# WHAT THE EXERCISE ASKS
Your task is to extract every entry that follows word for word while excluding the pictures.

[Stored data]
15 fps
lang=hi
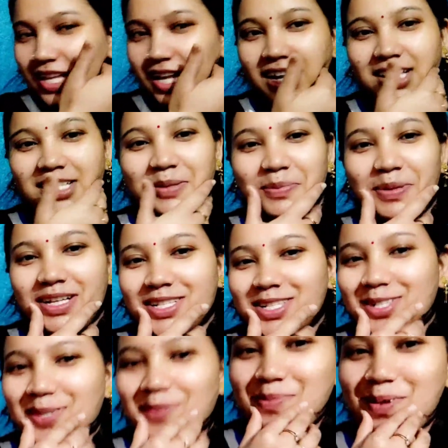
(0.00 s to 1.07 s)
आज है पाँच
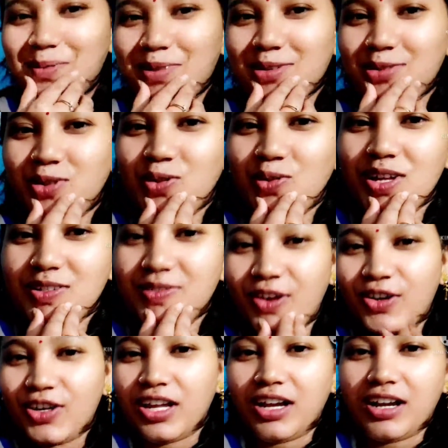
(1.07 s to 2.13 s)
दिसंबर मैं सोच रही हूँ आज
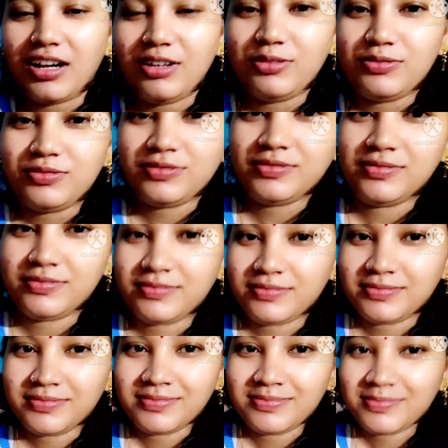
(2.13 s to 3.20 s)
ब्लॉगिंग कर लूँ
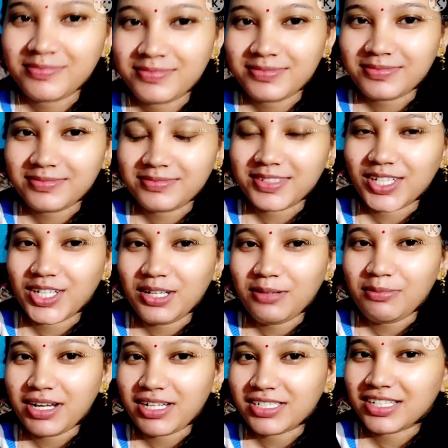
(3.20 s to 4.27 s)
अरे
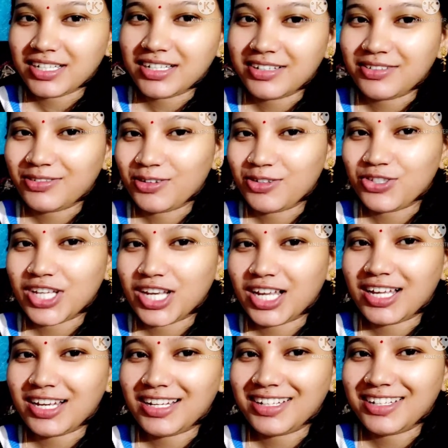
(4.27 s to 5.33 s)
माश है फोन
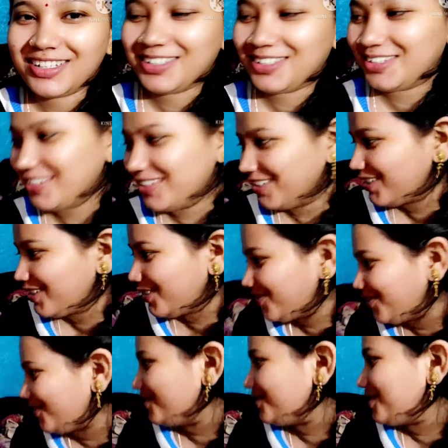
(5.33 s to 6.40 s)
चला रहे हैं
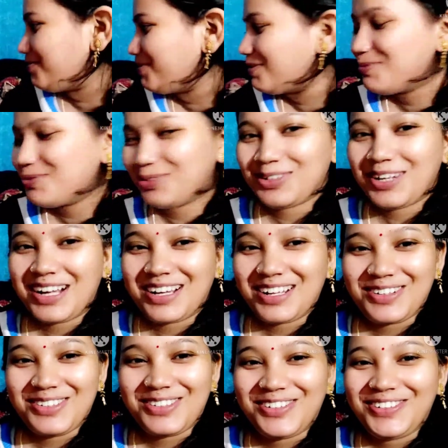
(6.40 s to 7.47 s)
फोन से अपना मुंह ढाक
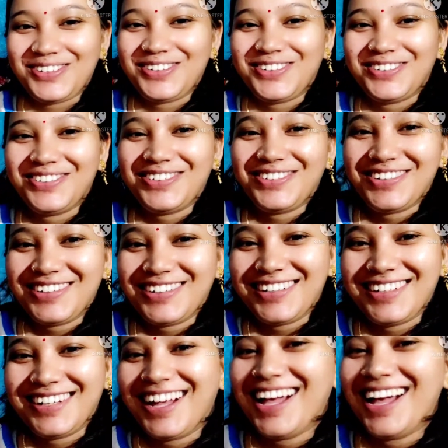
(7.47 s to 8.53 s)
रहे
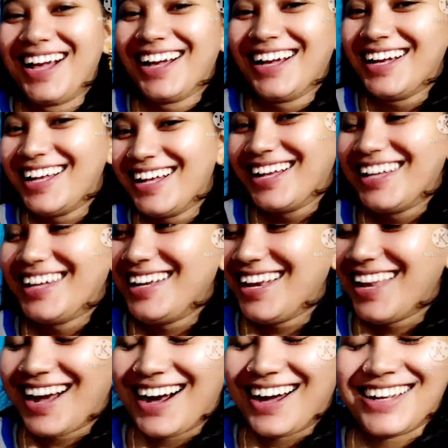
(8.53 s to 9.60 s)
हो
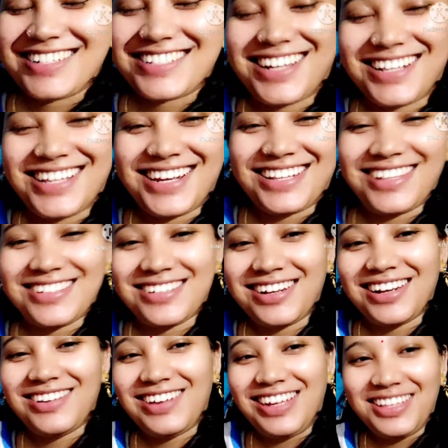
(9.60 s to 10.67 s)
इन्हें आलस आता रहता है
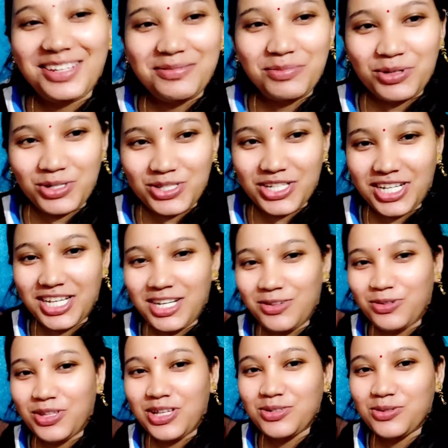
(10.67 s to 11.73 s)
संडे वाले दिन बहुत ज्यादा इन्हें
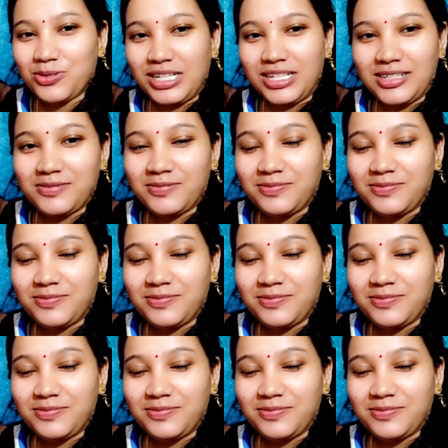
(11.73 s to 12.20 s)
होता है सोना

# ANSWER BELOW
15 fps
lang=hi
(0.00 s to 1.07 s)
आज है पाँच
(1.07 s to 2.13 s)
दिसंबर मैं सोच रही हूँ आज
(2.13 s to 3.20 s)
ब्लॉगिंग कर लूँ
(3.20 s to 4.27 s)
अरे
(4.27 s to 5.33 s)
माश है फोन
(5.33 s to 6.40 s)
चला रहे हैं
(6.40 s to 7.47 s)
फोन से अपना मुंह ढाक
(7.47 s to 8.53 s)
रहे
(8.53 s to 9.60 s)
हो
(9.60 s to 10.67 s)
इन्हें आलस आता रहता है
(10.67 s to 11.73 s)
संडे वाले दिन बहुत ज्यादा इन्हें
(11.73 s to 12.20 s)
होता है सोना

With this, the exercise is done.